Tuesday, September 12, 2023

Physics of the South Pacific - Part 1

This place is just rolling in physics.  The most important physics is that of the pearl.  It is formed by secretions that build up the whole oyster shell.  There are many varieties of oyster, but only a few create the ‘Mother of Pearl’.  There are many myths of pearl creation, and I remember many of them, that I have learned over the ages.  Like all popular myths, most of them are garbage.

Oysters are filter feeders with big ‘lips’ to do the filtering.  These lips are the part that builds up the shell, to create a big oyster from a small one.  With a pearl oyster, the inside is beautiful, and was the main jewelry decoration for the ancient people.  The spherical pearl is a modern innovation from Japan.  It is nearly impossible to form a natural pearl, since the lips lay down a line.  The garbage is that a natural pearl comes from a grain of sand.  That doesn’t happen.

The process of the cultured pearl starts with examining tons of oysters.  They can only open them an inch with clamps and look inside.  If the inside has a beautiful mother of pearl, then the poor bugger is sacrificed.  They chop up the lips into tiny 2x2 mm pieces, and get about 50 pieces.  A good donor is very rare.

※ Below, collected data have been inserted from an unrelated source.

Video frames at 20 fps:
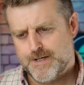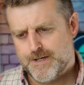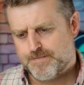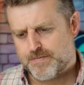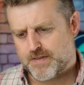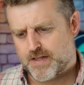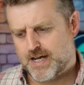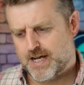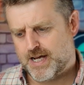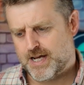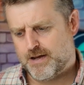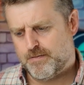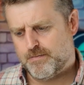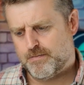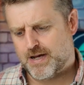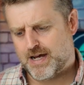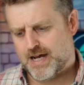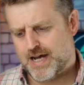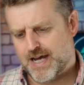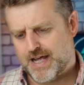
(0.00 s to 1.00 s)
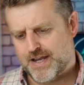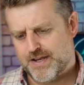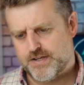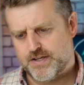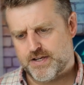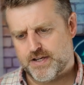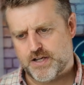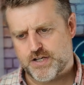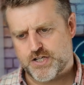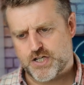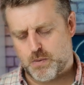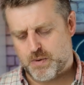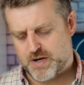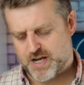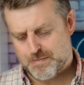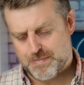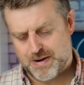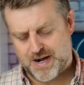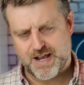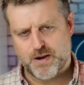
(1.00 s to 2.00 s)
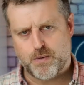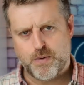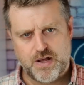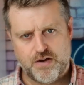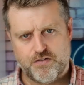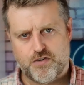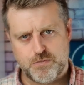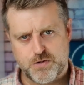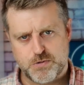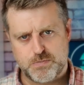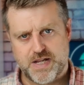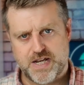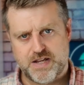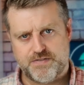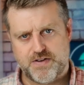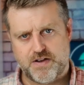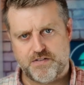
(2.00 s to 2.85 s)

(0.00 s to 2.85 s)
And so when you buy a wheel from Speedy Feet,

Then they take a machined ball-bearing from Japan, made from Mississippi freshwater mussels.  People eat the mussels and save them for Japan to buy.  They have a ball-bearing process (super secret) that creates perfect spheres of various sizes.  They have also sewn up the entire supply.  The Tahiti pearl people buy sacks of them at 50 bucks a pop for about 100 blanks.  

Then the fun.  They open the ordinary bland oysters, and cut a little slit into the egg sack.  They are like worms, hermanphrodites, but they probably accept other sperm and reject their own.  Then they put in the blank along with a tiny piece of lip from the donor.  The lip is alive and is happy attaching itself to the blank, and growing all around, forming a sack to protect itself.  Over a year and a half later, it is ready.  They carefully cut into the egg sack again, after checking if there are eggs.  If there are, then they put the oyster into the colder water, and it releases.  Baby oysters are free-floating plankon, until they attach to ropes and nets.  They take these and raise the babies on ropes.

Once the oyster is empty, they cut into the egg sack again, and then into the tumour of lip.  Out comes the pearl.  Only 30% are sellable.  Then in goes a new blank.  And the circle of life …  They can do this for about 5 times, then it’s into the pot.  It takes years to grow a matched pearl necklace.  Perfect champaign pearls and necklace cost $5K.

This could be ridiculously easy for a vapour deposition process fo make pearls, but we may wait a few years.

There is a huge process of sorting the pearls and then they have to ship them to the big city to certify.  They have to have a thickness of the nacre of about .8 mm.  False pearls would have a very thin plating and instantly be destroyed once you put them on.  Only buy the certified ones.

We got some very nice single-pearl earrings for about $300 US bucks.  Very distinctive.